:: Requirement ::
The answer is the full set of records, given again exactly and without images.
########
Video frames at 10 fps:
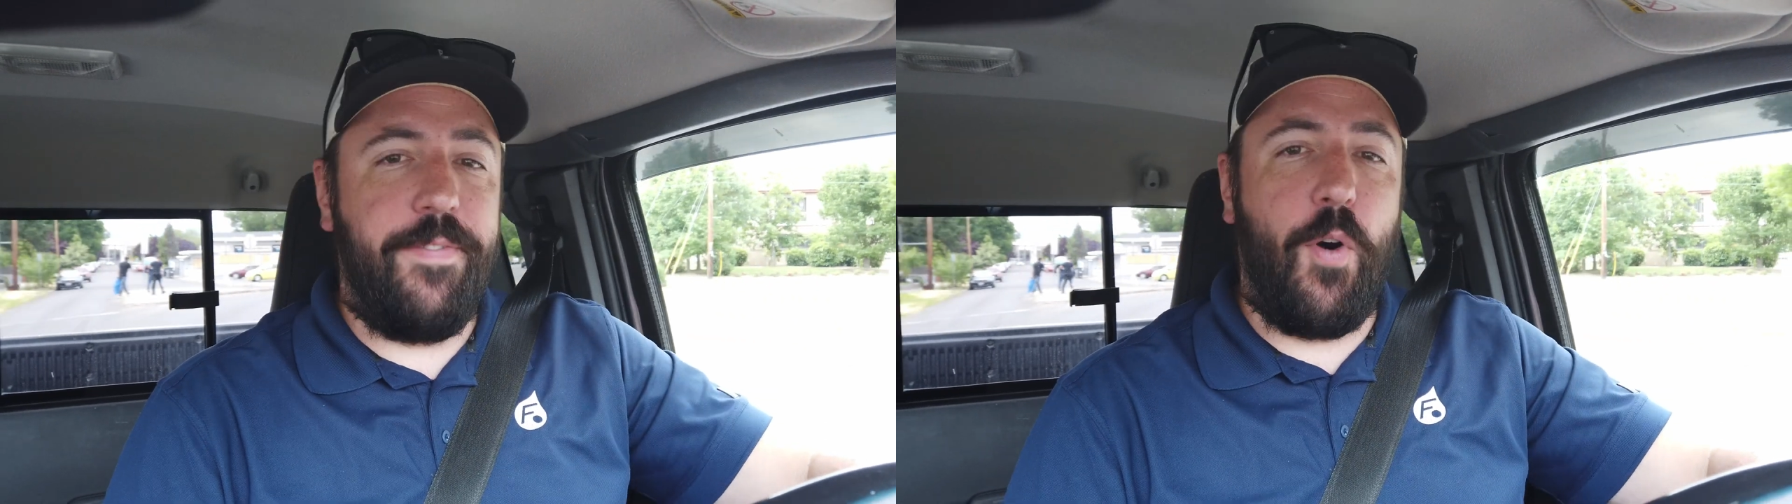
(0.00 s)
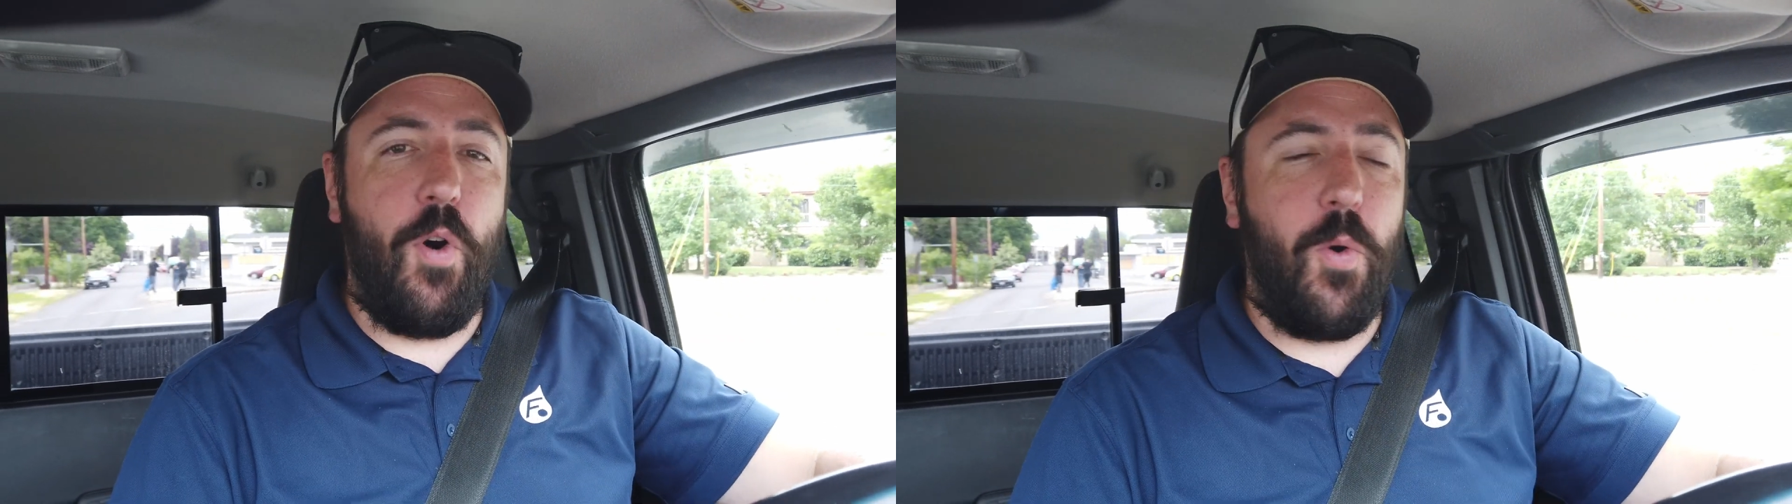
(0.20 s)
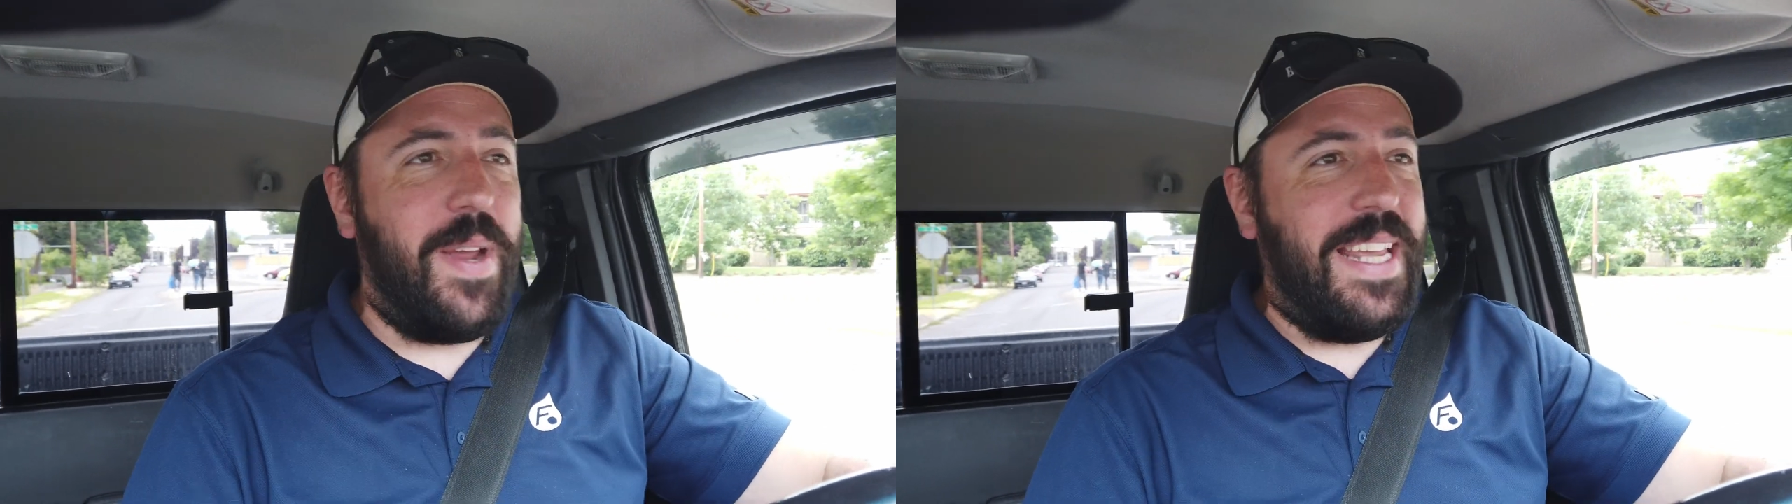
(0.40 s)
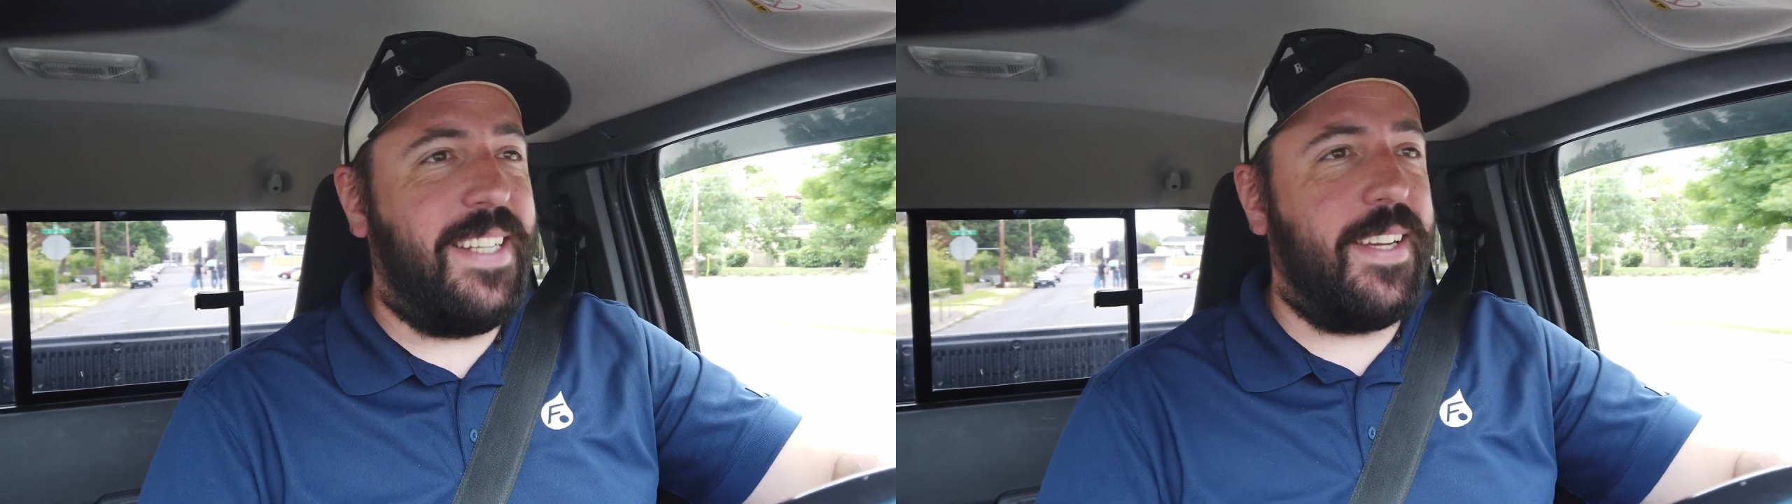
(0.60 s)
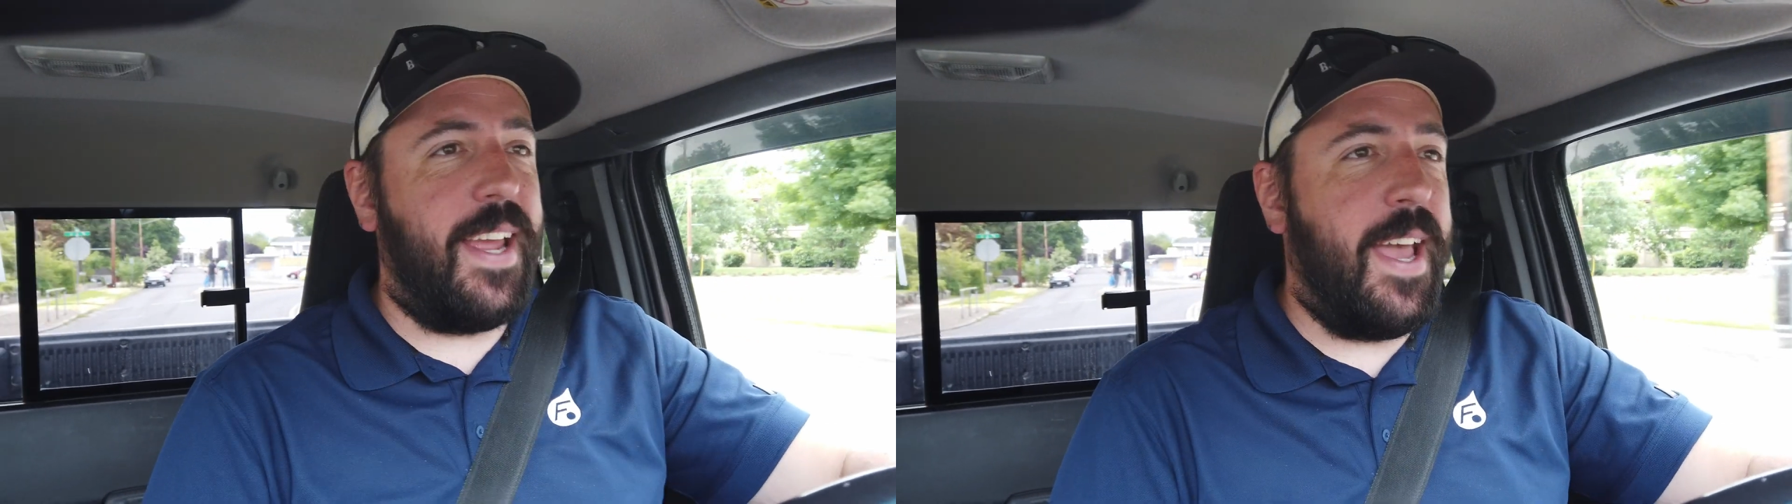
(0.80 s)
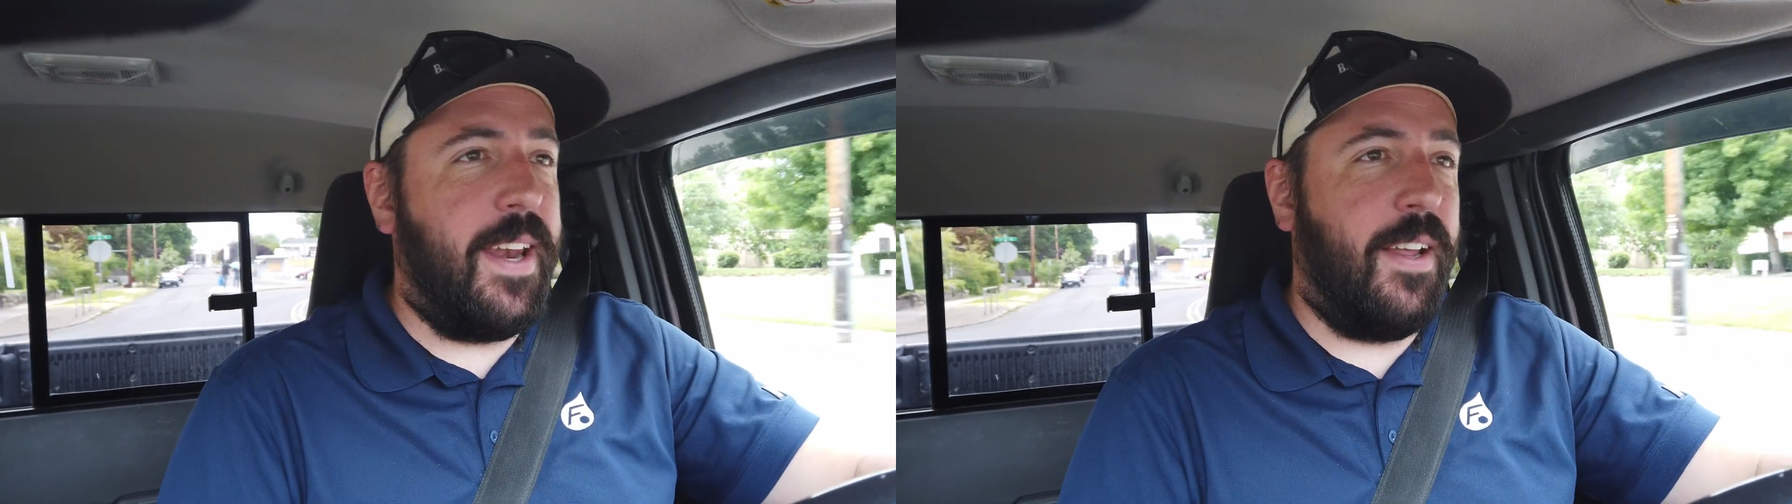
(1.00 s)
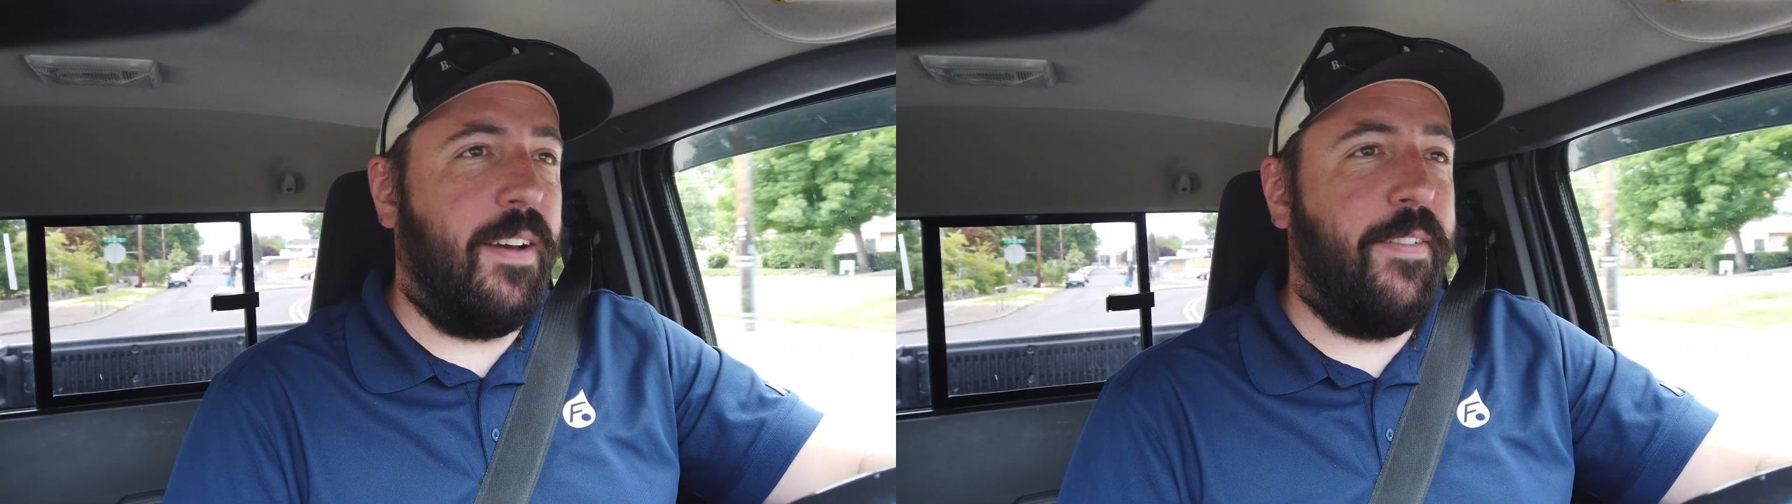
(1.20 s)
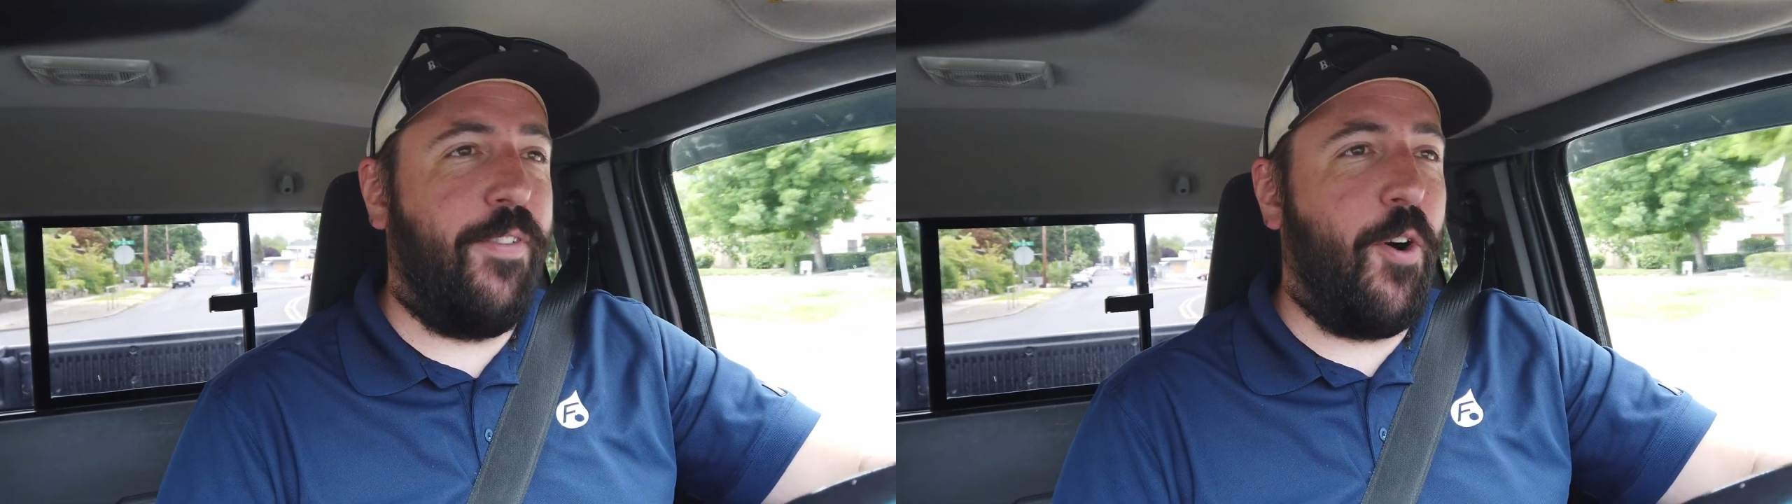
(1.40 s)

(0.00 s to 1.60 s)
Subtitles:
4 weeks in.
########
:: Written reply ::
Video frames at 10 fps:
(0.00 s)
(0.20 s)
(0.40 s)
(0.60 s)
(0.80 s)
(1.00 s)
(1.20 s)
(1.40 s)

(0.00 s to 1.60 s)
Subtitles:
4 weeks in.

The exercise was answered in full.